How to prepare for retirement by 60

The sooner you begin the process, the easier it will be. (iStock)

Preparing for retirement can be challenging because the amount of money you need to leave the workforce depends on your ability to save and the kind of life you want to live when you're retired.

That said, Fidelity Investments developed a rule of thumb to help people plan. It recommends having eight times your income socked away by age 60. Having that much cash in savings will make it possible to be able to retire by age 67, according to the brokerage firm.

3 ways to prepare for retirement by age 60

If you’ve done the math, that figure can be daunting. But here are some steps you can take to make more space for retirement savings and to increase your return on investment.

  1. Build an emergency fund using a high yield savings account
  2. Pay off debt
  3. Take advantage of tax-sheltered retirement accounts

1. Build an emergency fund using a high-yield savings account

The most fundamental thing you can do to protect your future is to build an emergency fund. Personal finance experts recommend setting aside up to three to six months’ worth of basic expenses for a rainy day.

This process can take several years for some, but using a high-yield savings account can help you achieve your goal a little faster. These accounts offer much better APYs than a traditional savings account.

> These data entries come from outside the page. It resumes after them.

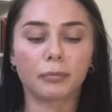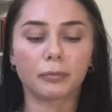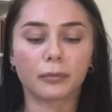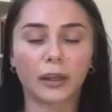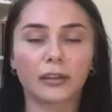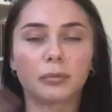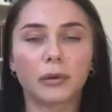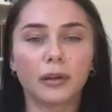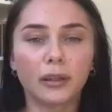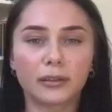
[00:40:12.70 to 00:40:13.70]

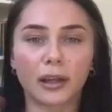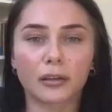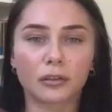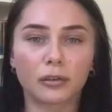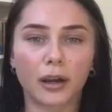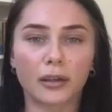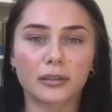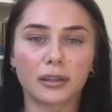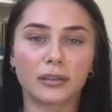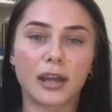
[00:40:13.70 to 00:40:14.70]
experience that stress
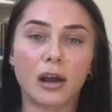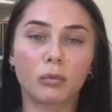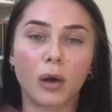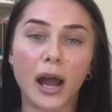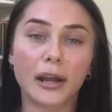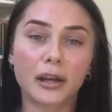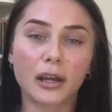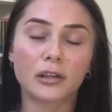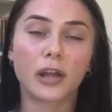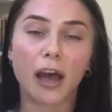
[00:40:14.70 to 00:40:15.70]
is now wider
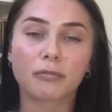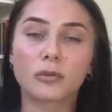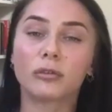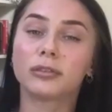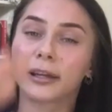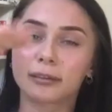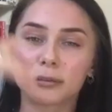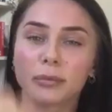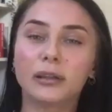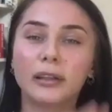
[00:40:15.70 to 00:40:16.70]
and you have more
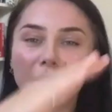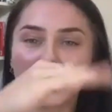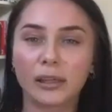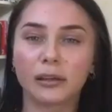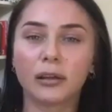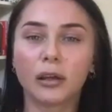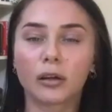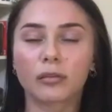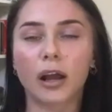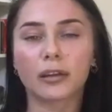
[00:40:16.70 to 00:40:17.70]
flexibility
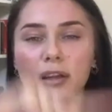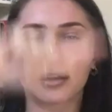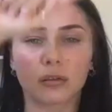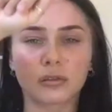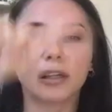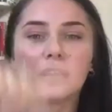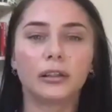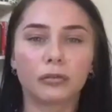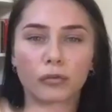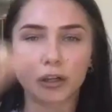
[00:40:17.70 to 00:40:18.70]
rather than a
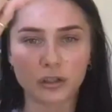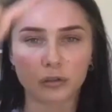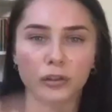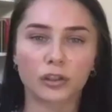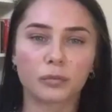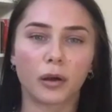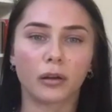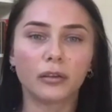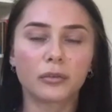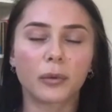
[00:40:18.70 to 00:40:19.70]
really rigid
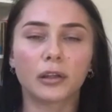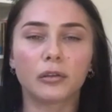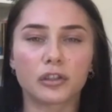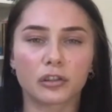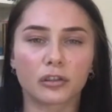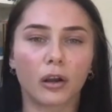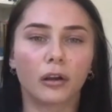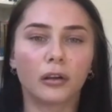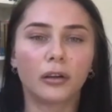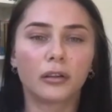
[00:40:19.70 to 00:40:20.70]
response where you just go
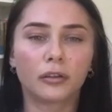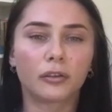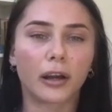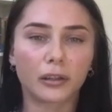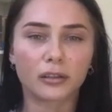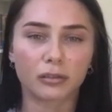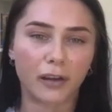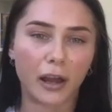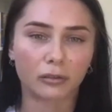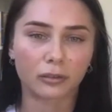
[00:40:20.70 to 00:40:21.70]
straight into
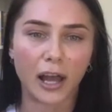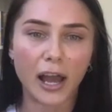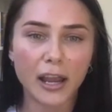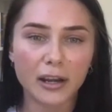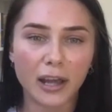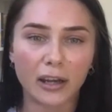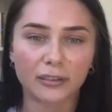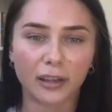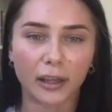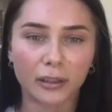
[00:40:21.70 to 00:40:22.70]
fight or flight and it's
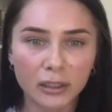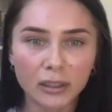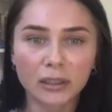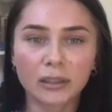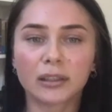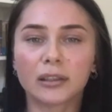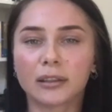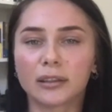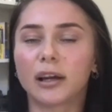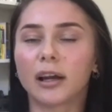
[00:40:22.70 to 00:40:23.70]
like,
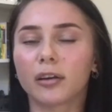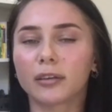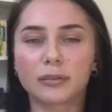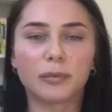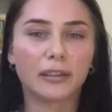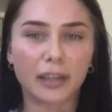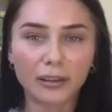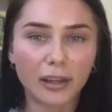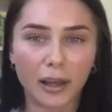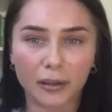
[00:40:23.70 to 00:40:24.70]
I got this big
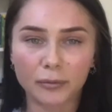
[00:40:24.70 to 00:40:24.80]
deadline.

Once you have enough money stashed away, you’ll be better prepared when an emergency happens, such as home or car repairs, a job loss or a short-term disability. It’ll also help you avoid high-interest debt that could make it difficult to save for retirement. You can explore high-yield savings options with Credible.


2. Pay off debt

A financial emergency can devastate your personal finance. High-interest debt, on the other hand, can act more like an insidious threat that takes away from your capacity to save for your future over the course of several years.

If you have good credit, a balance transfer credit card can be an excellent way to get rid of your credit card balances. You can also compare balance transfer cards through an online marketplace like Credible.

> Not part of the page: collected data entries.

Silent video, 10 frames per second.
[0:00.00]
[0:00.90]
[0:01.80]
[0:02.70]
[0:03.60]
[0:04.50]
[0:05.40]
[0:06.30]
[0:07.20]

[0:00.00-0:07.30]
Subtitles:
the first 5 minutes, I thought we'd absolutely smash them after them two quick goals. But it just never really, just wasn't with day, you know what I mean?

These cards offer an introductory 0% APR for up to 18 months or even more on debt transferred from another credit card. Depending on your balance and current interest rate, you could end up eliminating your debt faster and saving hundreds of dollars in the process.

Another option to consider is a personal loan. You can use personal loan funds for just about anything, but debt consolidation is one of the most popular uses. The average rate on a two-year personal loan is 9.34%, according to the Federal Reserve, compared with 16.43% for credit cards.

What’s more, personal loans give you a set repayment term, so you won’t risk getting caught in the trap of making just your minimum payment and extending the amount of time you’re in debt for several years.

Make the best choice for your unique situation by visiting a site like Credible to explore your personal loan options and to locate the best personal loan rates.


3. Take advantage of tax-sheltered retirement accounts

Preparing for emergencies and paying off debt will help free up cash flow in your budget that you can put toward your retirement. But if you’re not using the right strategy for retirement savings, you could leave money on the table.

If you have an employer-sponsored 401(k) account, for instance, make sure you’re contributing enough to get the maximum contribution match from your employer—that’s effectively an immediate return on your investment of up to 100%.

If you’ve maxed out your 401(k) contribution or you want more control over your investments, consider a traditional or Roth IRA. Both are taxed differently, so take some time to research both options and consider consulting with a tax professional or financial advisor to find the best fit.

Finally, if you have a high-deductible health plan, think about opening and contributing to a Health Savings Account. An HSA allows you to save money for eligible medical expenses on a tax-free basis, and health care is among the most expensive aspects of retirement.


Other financial moves to make before retirement

There are several other things you can do with personal finance to put yourself in a better position to save for retirement. For starters, creating and sticking to a budget can be a significant difference. Understanding where your money is going every month is key to helping you understand where you can cut back to make more space for your financial goals.

Also, make sure you have enough insurance coverage, including life, disability, health, auto and more. Getting in a situation where you need insurance and don’t have enough can stop your retirement plan in its tracks.

(As with a car purchase, buying insurance can be done online just as easily. Check out Credible's auto insurance options now.)

Finally, try to avoid taking on high-interest debt. This includes racking up balances on a credit card and maintaining a good FICO score, so you can always qualify for favorable credit terms.